━━ Records to use

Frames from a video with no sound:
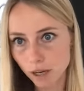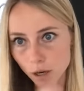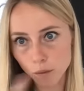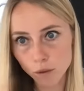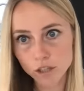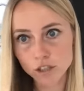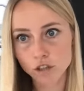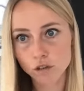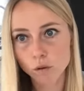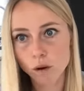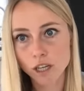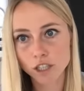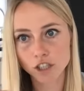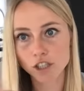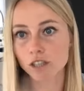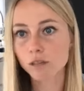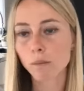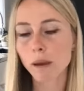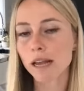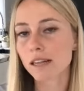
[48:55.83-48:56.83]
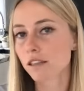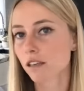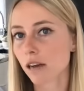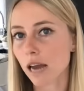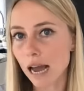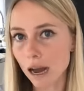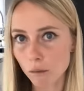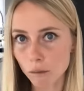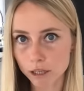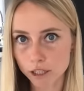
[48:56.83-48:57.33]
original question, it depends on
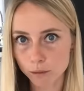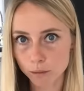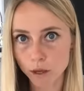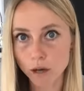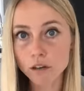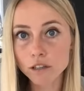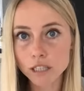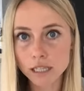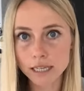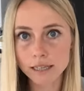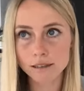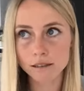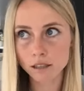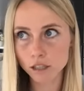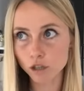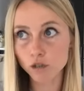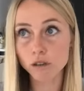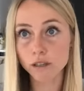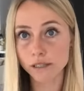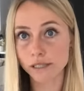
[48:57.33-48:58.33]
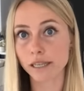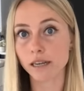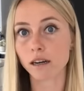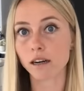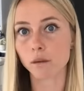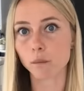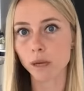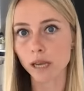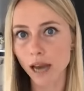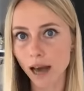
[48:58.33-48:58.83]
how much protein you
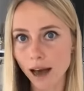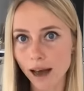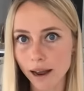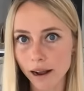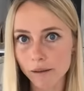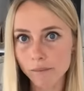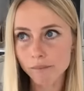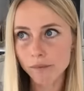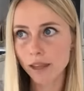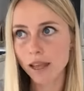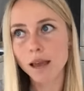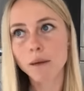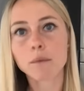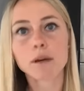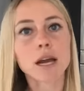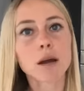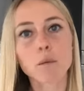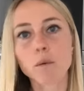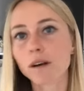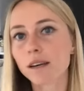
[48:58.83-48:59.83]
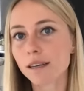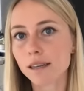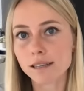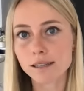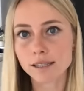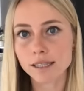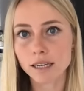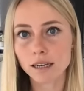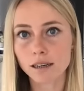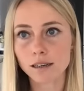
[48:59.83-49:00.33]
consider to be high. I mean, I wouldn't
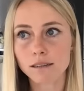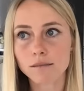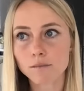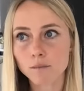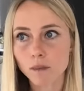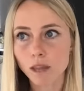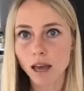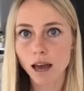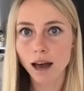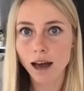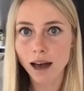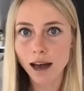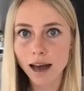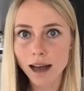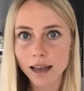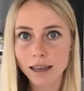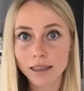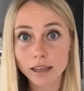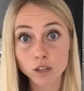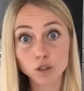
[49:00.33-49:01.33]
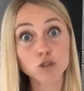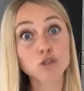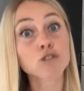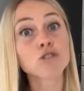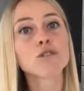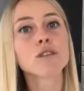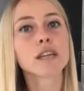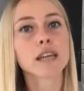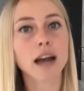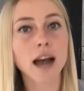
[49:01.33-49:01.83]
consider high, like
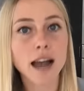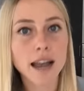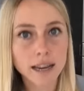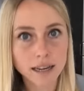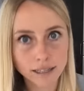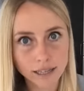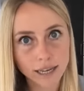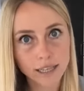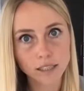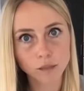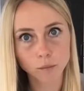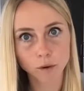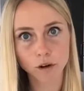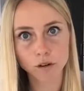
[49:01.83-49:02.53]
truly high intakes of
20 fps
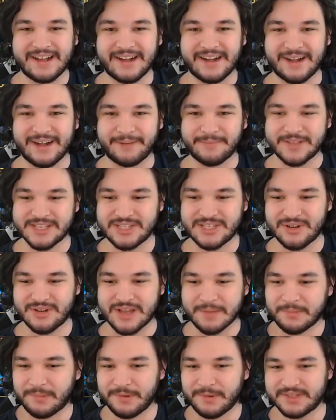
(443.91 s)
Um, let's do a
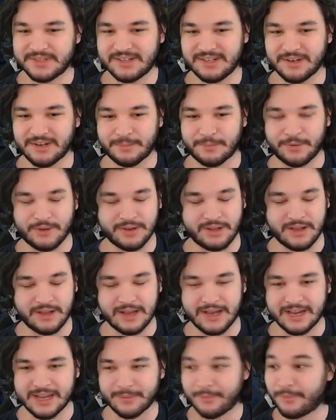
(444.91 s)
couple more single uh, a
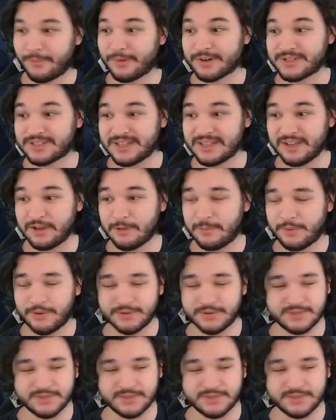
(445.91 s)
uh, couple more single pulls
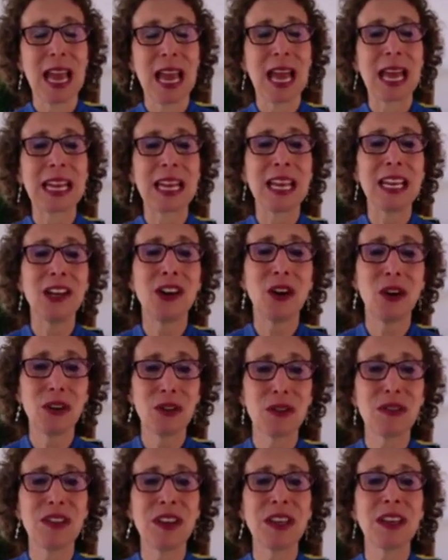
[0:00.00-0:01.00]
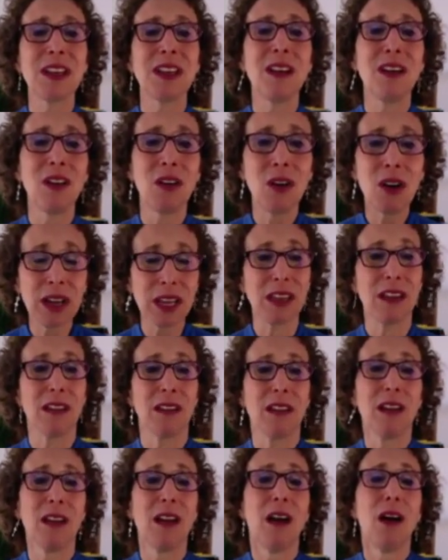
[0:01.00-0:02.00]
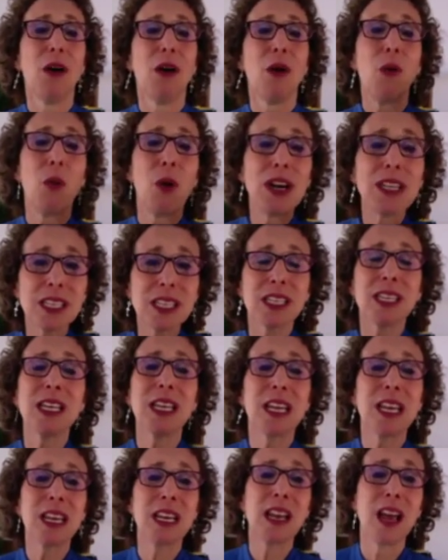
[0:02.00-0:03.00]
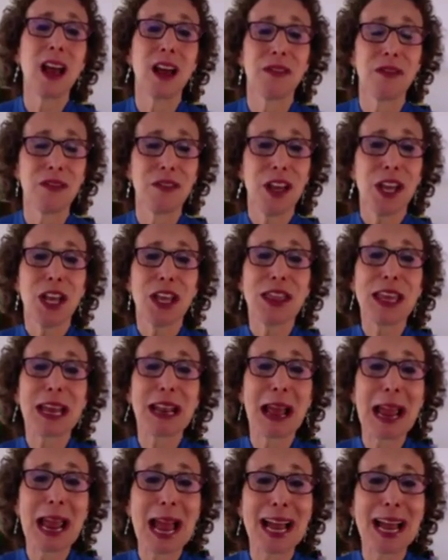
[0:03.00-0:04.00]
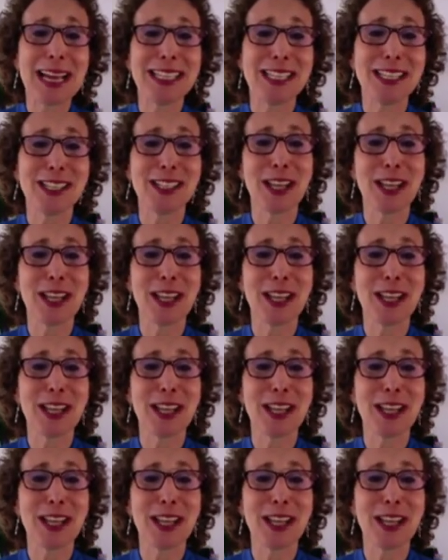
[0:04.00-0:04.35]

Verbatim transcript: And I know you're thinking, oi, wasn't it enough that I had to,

━━━━

From the first line to the last, copy the records above exactly and drop any pictures.

Frames from a video with no sound:
[48:55.83-48:56.83]
[48:56.83-48:57.33]
original question, it depends on
[48:57.33-48:58.33]
[48:58.33-48:58.83]
how much protein you
[48:58.83-48:59.83]
[48:59.83-49:00.33]
consider to be high. I mean, I wouldn't
[49:00.33-49:01.33]
[49:01.33-49:01.83]
consider high, like
[49:01.83-49:02.53]
truly high intakes of
20 fps
(443.91 s)
Um, let's do a
(444.91 s)
couple more single uh, a
(445.91 s)
uh, couple more single pulls
[0:00.00-0:01.00]
[0:01.00-0:02.00]
[0:02.00-0:03.00]
[0:03.00-0:04.00]
[0:04.00-0:04.35]

Verbatim transcript: And I know you're thinking, oi, wasn't it enough that I had to,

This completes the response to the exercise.